Er lässt den Abend im Salzburger republic so leicht beginnen wie ein guter Abend in einer Bar eben beginnt. Samuel Finzi steht in Hemd und Anzug, mit Cowboystiefeln, einer goldenen Plastikkrone und dunkler Sonnenbrille neben dem Musiker am Klavier, improvisiert ein Medley aus Klassikern von „Stand by me“ über „Que cera“ bis hin zu Frank Zappas „Bobby Brown“. Chillig. Lässig. Cool. Als das Publikum versammelt ist, legt er los. Eine Zote jagt die nächste, er freue sich auf einen Abend in diesem „kulturellen Entwicklungsland“. Seine Kinder liebe er so, dass er für jedes eine eigene Mutter besorgt habe; über seine eigene Zeugung dagegen habe er sich viele Gedanken gemacht, fällt sie doch zusammen mit dem Sinai-Feldzug: Ist er etwa das Ergebnis einer Vergeltungsaktion? Wie Finzi dann die eigene Zeugung als Solo nachspielt, das ist schon ein wahnsinnig bescheuerter und genauso witziger Moment. Hin und her gerissen zwischen der Eitelkeit einer „Publikumshure“ und einer nicht kleinen Portion Selbstverachtung, hangelt dieser Dovele sich durch seine Show.
Doch diese entgleitet ihm zunehmend, gerät etwas „alternativ“. Nicht nur, weil er statt harmloser Witze immer wieder in die eigene tragische Familiengeschichte rutscht, sondern auch, weil an diesem Abend Pitz im Publikum sitzt: das kleine Mädchen von nebenan, das Dovele als Kind auf den Händen durch die Straßen laufen sah und noch immer große Sympathien für den etwas anderen Jungen hegt. Pitz lässt ihm seine Verdrehungen der Wahrheit nicht durchgehen: „So war es nicht“, sagt sie mehr als einmal. Und dass er „ein guter Junge“ war. Mavie Hörbinger spielt die Pitz mit einer großen In-Sich-Gekehrtheit. Sie macht den Schmerz sichtbar, den er zu verbergen sucht, zwingt ihn durch ihre leise Anwesenheit, sich der Vergangenheit zu stellen und sich zu erinnern.
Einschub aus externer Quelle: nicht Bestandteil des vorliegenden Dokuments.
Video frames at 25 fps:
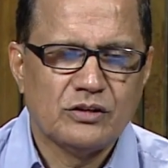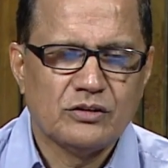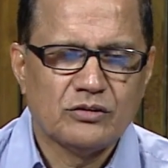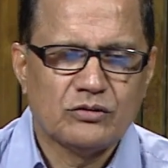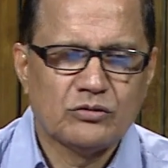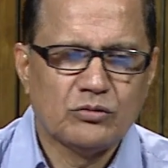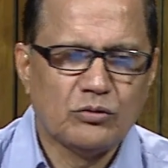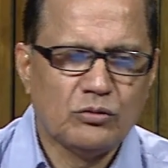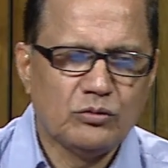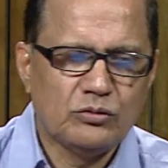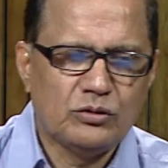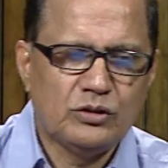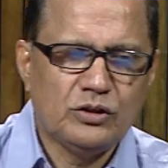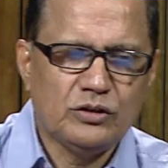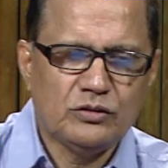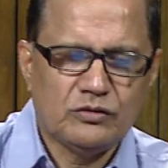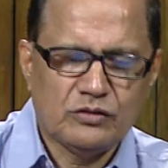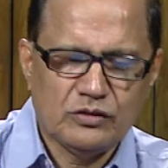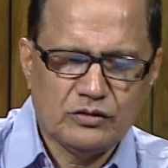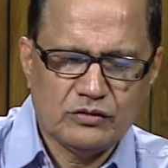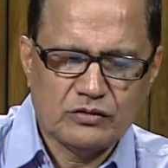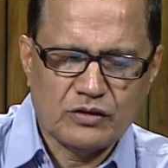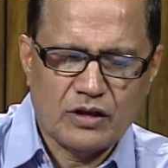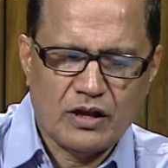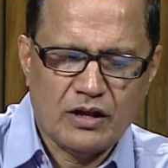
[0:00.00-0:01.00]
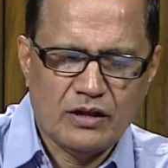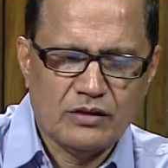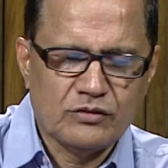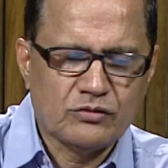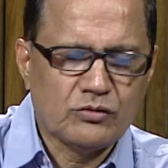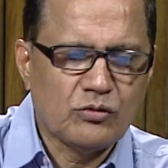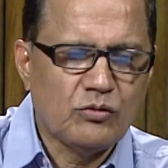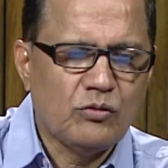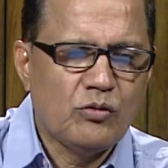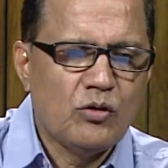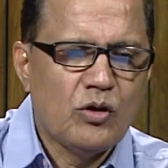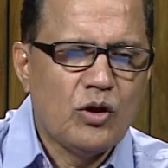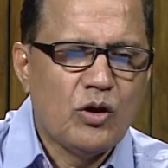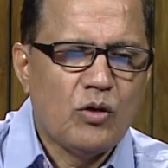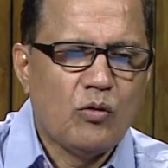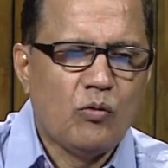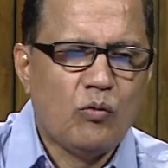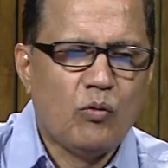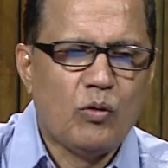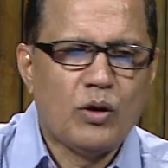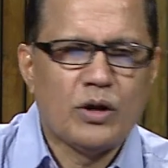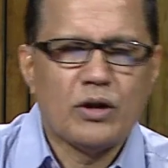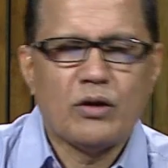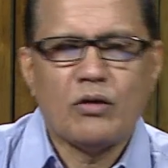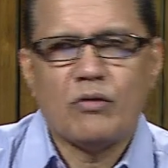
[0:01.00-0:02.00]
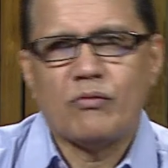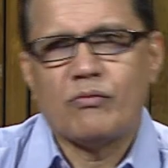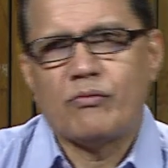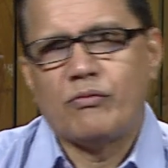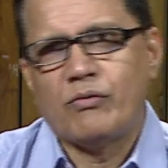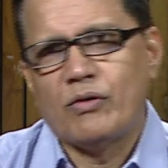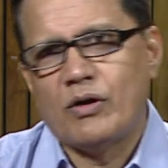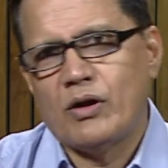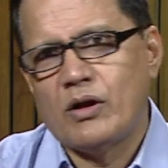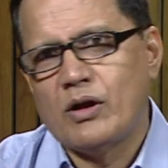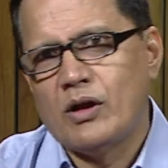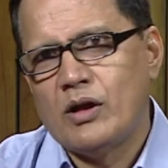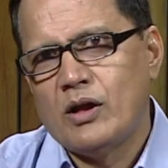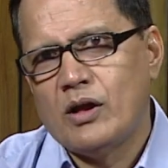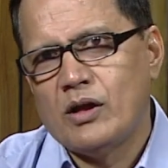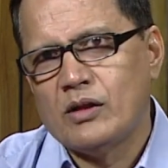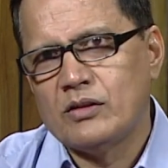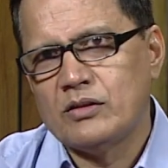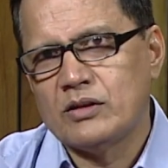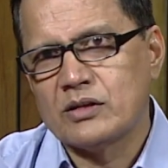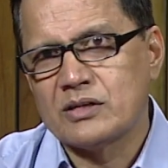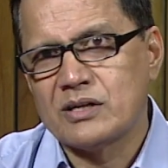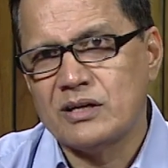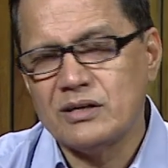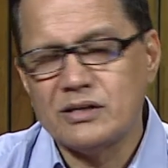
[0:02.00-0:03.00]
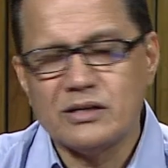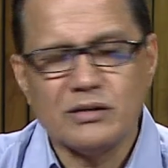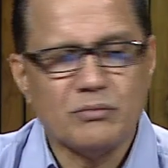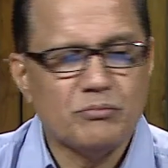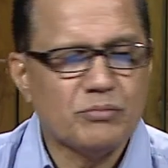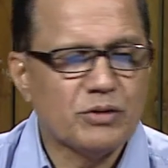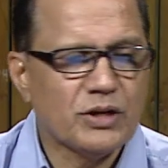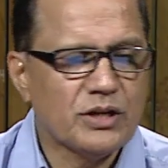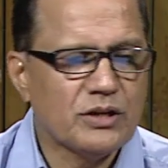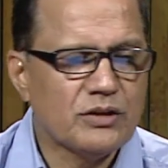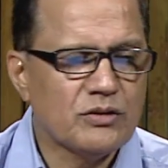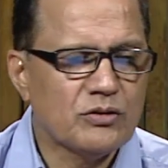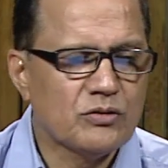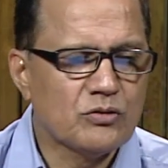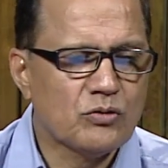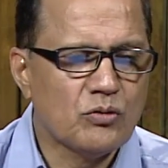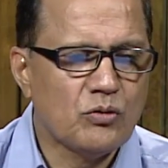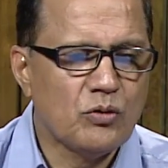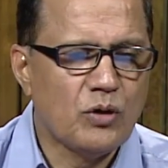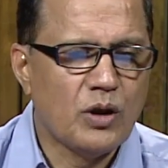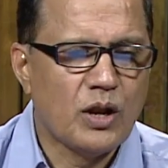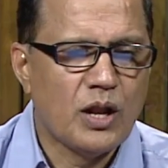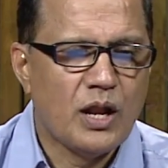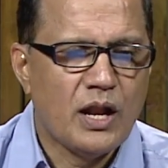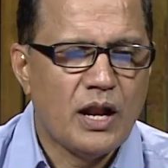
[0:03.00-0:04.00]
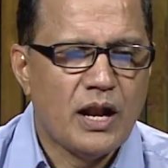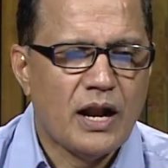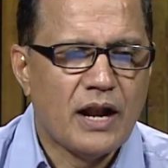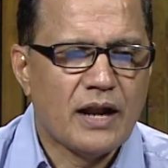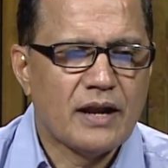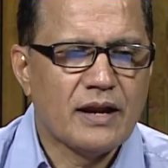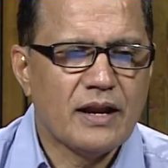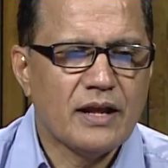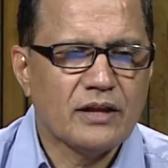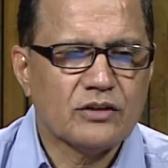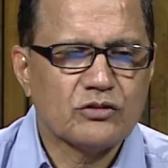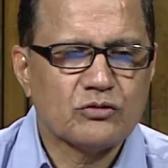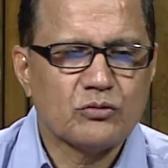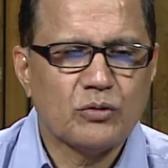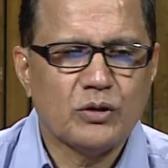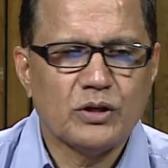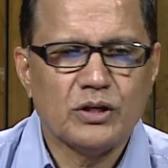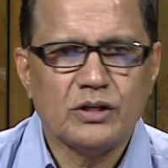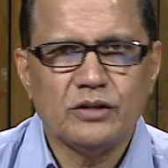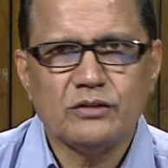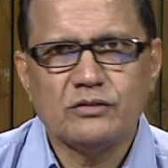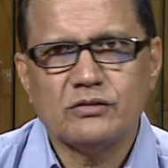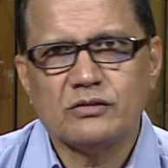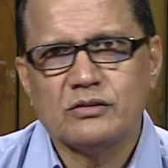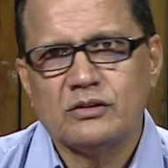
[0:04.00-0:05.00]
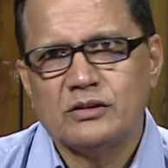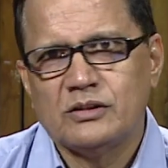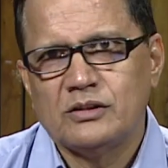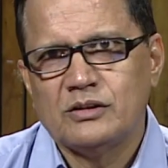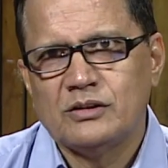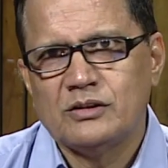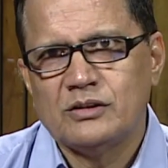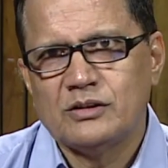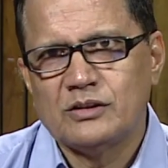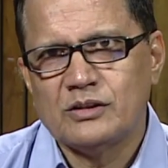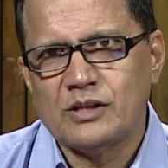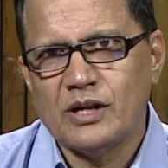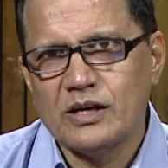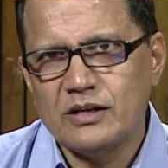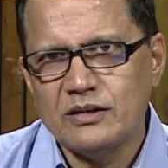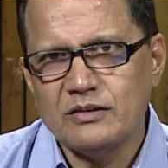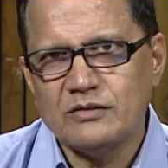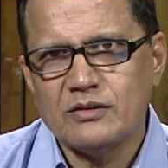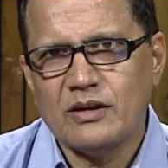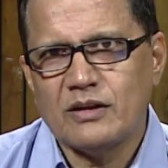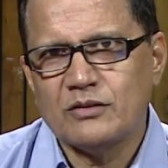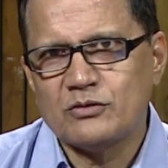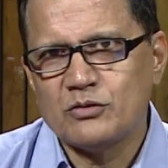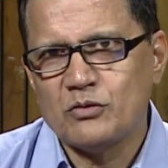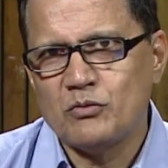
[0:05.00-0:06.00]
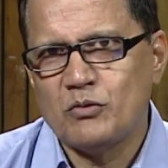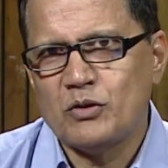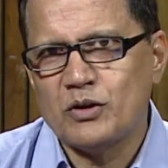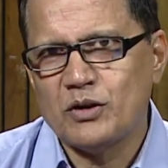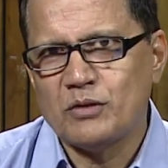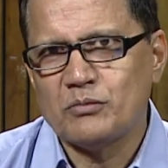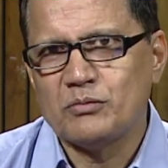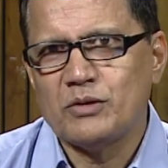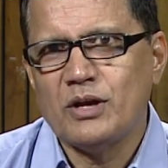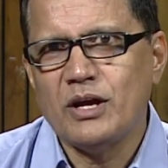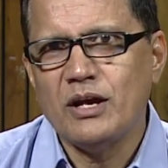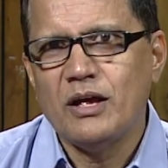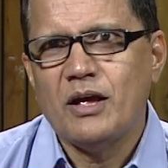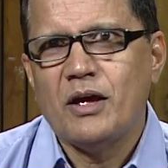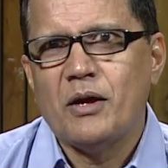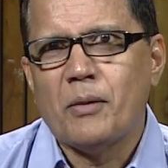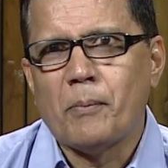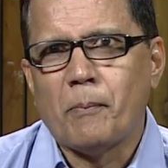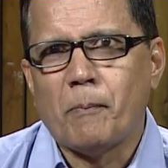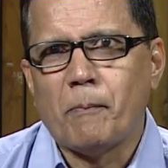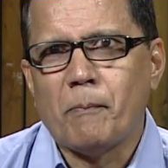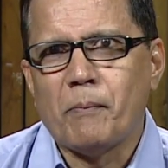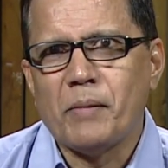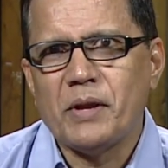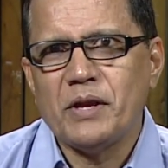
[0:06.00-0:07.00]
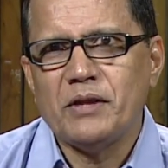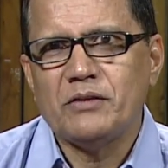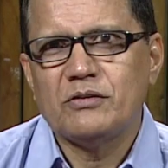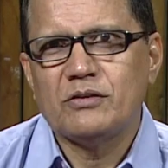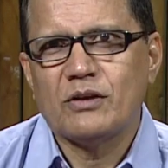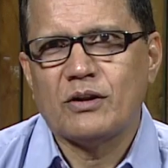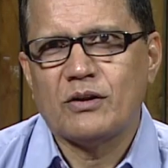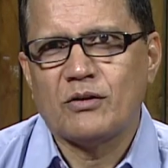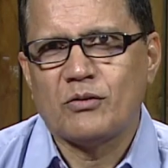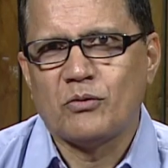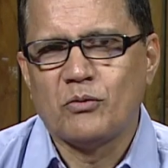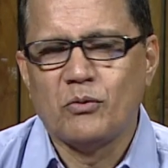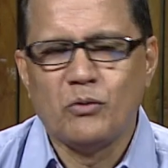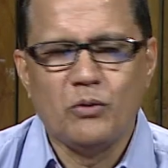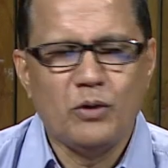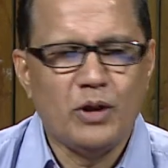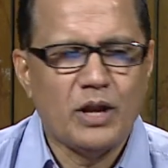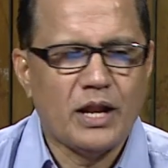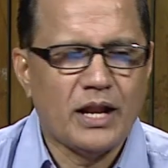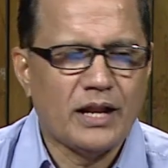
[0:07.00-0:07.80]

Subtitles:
So, this is also one of the contemporary role. And next one is, that is also one of the major role,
Die Geschichten, die so nach und nach aus der Verdrängung kommen, sind es wert, gehört zu werden. Schade, dass nicht wenige Zuschauer vergrault werden mussten, bevor dieser Abend zum Kern der Geschichte vordringt. Zu dem Ferienlager, in dem Dov erfuhr, dass er zu einer Beerdigung müsse, ihm aber niemand sagte, wer gestorben sei. Zu der Fahrt nach Hause, in der seine Gedanken zwischen Mutter und Vater hin und her wanderten, von denen einer wohl tot war. Zu dem Fahrer, der ihm die ganze Fahrt über Witze erzählte, um von der Tragödie abzulenken – und damit den Grundstein für Dovs Zukunft legte. Samuel Finzi filmt sich selbst, während er in seine Kindheit zurückkehrt, verdoppelt sich und spaltet sich optisch ab von seiner schmerzhaften Vergangenheit. Zunehmend lassen die Witze nach, der echte Dov wird sichtbar. Und auch, wenn der Abend phasenweise etwas konstruiert wirkt: Das Durchhalten lohnt sich, denn was Finzi hier vollbringt, ist wirklich großes Schauspielertheater.